In a Saturday resolution, the IAEA’s Board of Governors urged Iran to “suspend all [uranium] enrichment-related activities,” among other demands.

Iranian leaders quickly rejected the resolution.

“We’ve made our choice: yes to peaceful nuclear technology; no to atomic weapons.” Iranian President Mohammad Khatami said yesterday during a military parade in Tehran. “We will continue along our path even if it leads to an end to international supervision” of the country’s nuclear activities (Ali Akbar Dareini, Associated Press/Yahoo!News, Sept. 21).

In Washington yesterday, a U.S. State Department spokesman accused Iran of engaging in an “unrelenting push toward nuclear weapons capability,” AFP reported.

“It should come as no surprise that Iran has defied the board (of the IAEA) once again and announced it is producing uranium hexafluoride (gas), the material for centrifuge enrichment,” said department spokesman Kurtis Cooper.

“The rush to convert 37 tons of yellowcake into feed stock for centrifuge enrichment has no peaceful justification,” Cooper said. “Iran has no operating nuclear power plants” (Michael Adler, Agence France-Presse/Yahoo!News, Sept. 21).
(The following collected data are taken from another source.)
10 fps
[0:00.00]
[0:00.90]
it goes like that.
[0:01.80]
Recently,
European Union officials warned yesterday that they would not tolerate a nuclear-armed Iran, Reuters reported.

The body however, remained committed to offering energy and other cooperation in exchange for Iran’s agreement to forego nuclear arms, said EU foreign policy chief Javier Solana.
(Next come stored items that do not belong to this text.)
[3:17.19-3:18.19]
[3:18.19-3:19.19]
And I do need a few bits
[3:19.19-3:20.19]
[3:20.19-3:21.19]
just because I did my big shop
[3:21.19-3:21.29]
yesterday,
“I think we have to keep on doing the utmost in talking and dialogue. ... If we fail in that direction, we may have to resort to other mechanisms (such as taking the issue to the U.N. Security Council but) we prefer not to have to,” he said (Carol Giacomo, Reuters, Sept. 21).

Libya, which last year renounced its WMD programs, Monday urged Iran to follow its example by heeding the IAEA call to stop uranium enrichment, Reuters reported.
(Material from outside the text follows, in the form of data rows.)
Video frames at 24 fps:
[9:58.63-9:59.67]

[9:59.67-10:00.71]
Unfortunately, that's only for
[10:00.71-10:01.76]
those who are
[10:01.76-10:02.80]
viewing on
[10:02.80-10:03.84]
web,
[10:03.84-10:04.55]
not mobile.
“As [IAEA Director General Mohamed ElBaradei] said [yesterday], some things have to be fulfilled by Iran,” Libyan Deputy Prime Minister Matouq Matouq said after a meeting with U.S. Energy Secretary Spencer Abraham.

Matouq cited Tripoli’s December 2003 decision to abandon weapons of mass destruction as an example for all.

“Libya has set an example for everybody” (Reuters, Sept. 20).

Iran has said the technologies it is developing, including uranium enrichment techniques and a heavy-water production facility, are for peaceful purposes.

Aghazadeh said Monday that the heavy water project “is now going on.”

He also announced that Russian Atomic Energy Agency Director Alexander Rumyantsev plans to visit Tehran “in the near future” to “work out and finalize” a fuel supply agreement for the Bushehr power reactor that Russia is helping to build in Iran.

Russia has insisted that any agreement would require return of spent fuel to Russia, but the pact has been delayed for years.

Financial and technical issues have caused the delay, Aghazadeh said Monday (Greg Webb, Global Security Newswire, Sept. 21).

Elsewhere, “war games” played by the CIA and the U.S. Defense Intelligence Agency led to the conclusion that attacks on Iranian nuclear facilities would not be effective in resolving the standoff with Tehran, Newsweek reported.

“The war games were unsuccessful at preventing the conflict from escalating,” an unnamed Air Force source told the magazine (Barry/Ephron, Newsweek/MSNBC, Sept. 27).